What is needed: Pictures are to be left out; otherwise, copy exactly the lines from the line containing "[0:01.80-0:02.70]" through the end of the data.

Saved entries:
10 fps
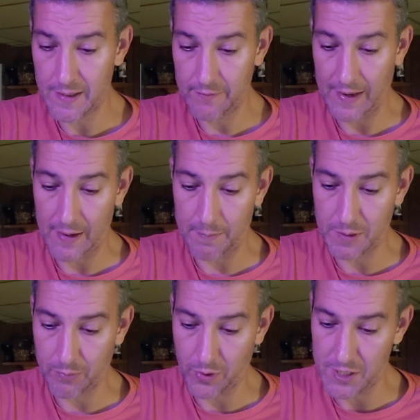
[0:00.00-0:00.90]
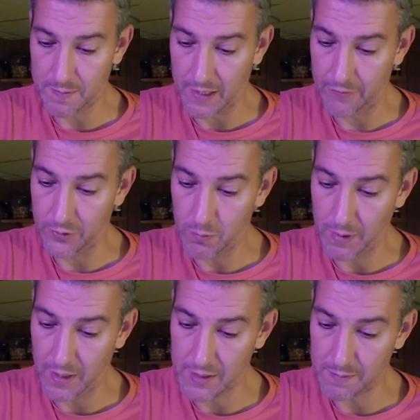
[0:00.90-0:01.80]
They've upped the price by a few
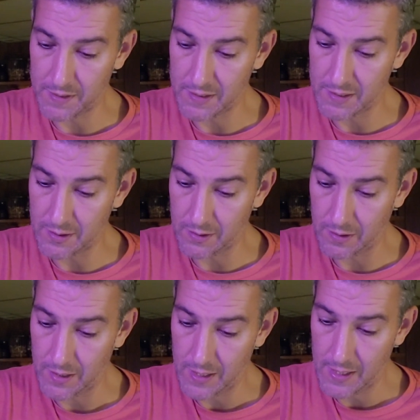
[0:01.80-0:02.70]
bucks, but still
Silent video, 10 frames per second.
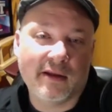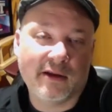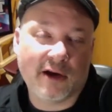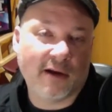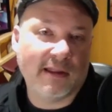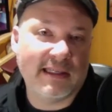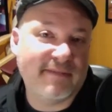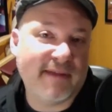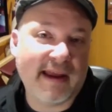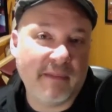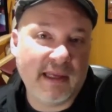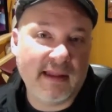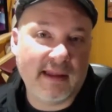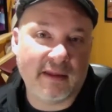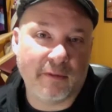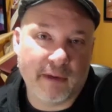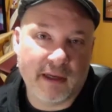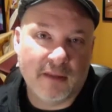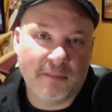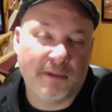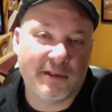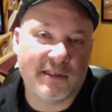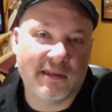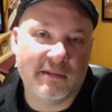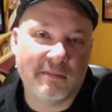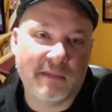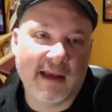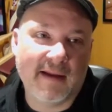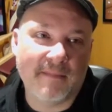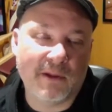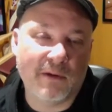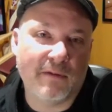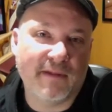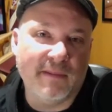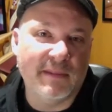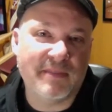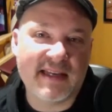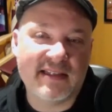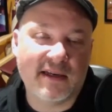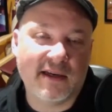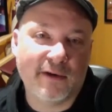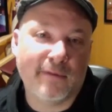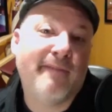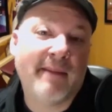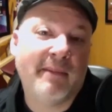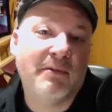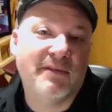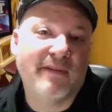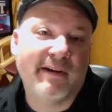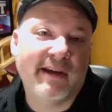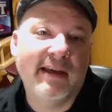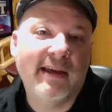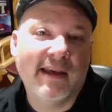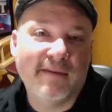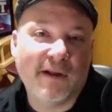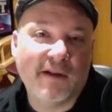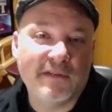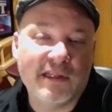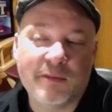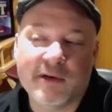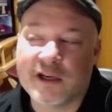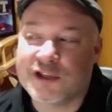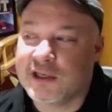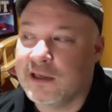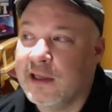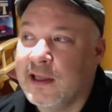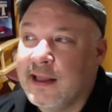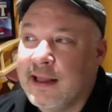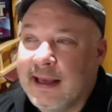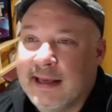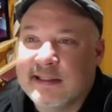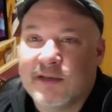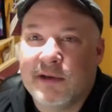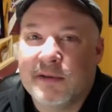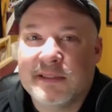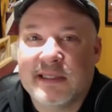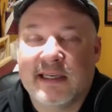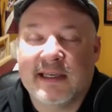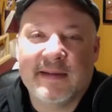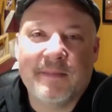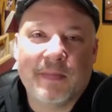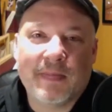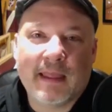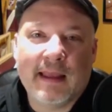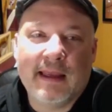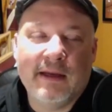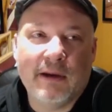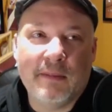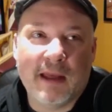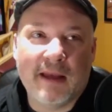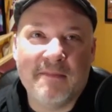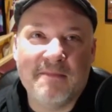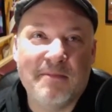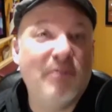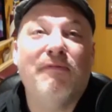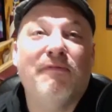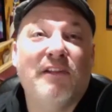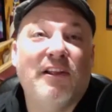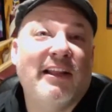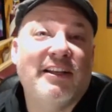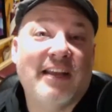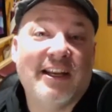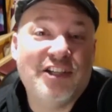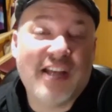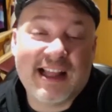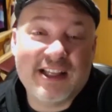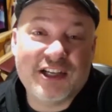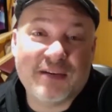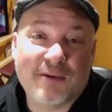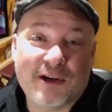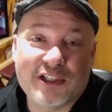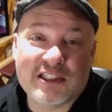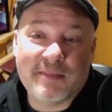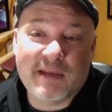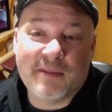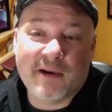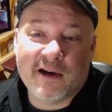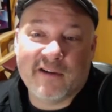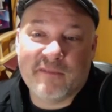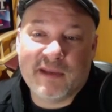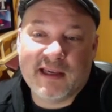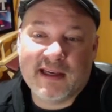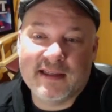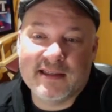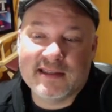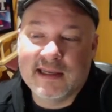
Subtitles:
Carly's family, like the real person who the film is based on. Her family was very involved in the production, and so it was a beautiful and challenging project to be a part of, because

Reply to the exercise:
[0:01.80-0:02.70]
bucks, but still
Silent video, 10 frames per second.
Subtitles:
Carly's family, like the real person who the film is based on. Her family was very involved in the production, and so it was a beautiful and challenging project to be a part of, because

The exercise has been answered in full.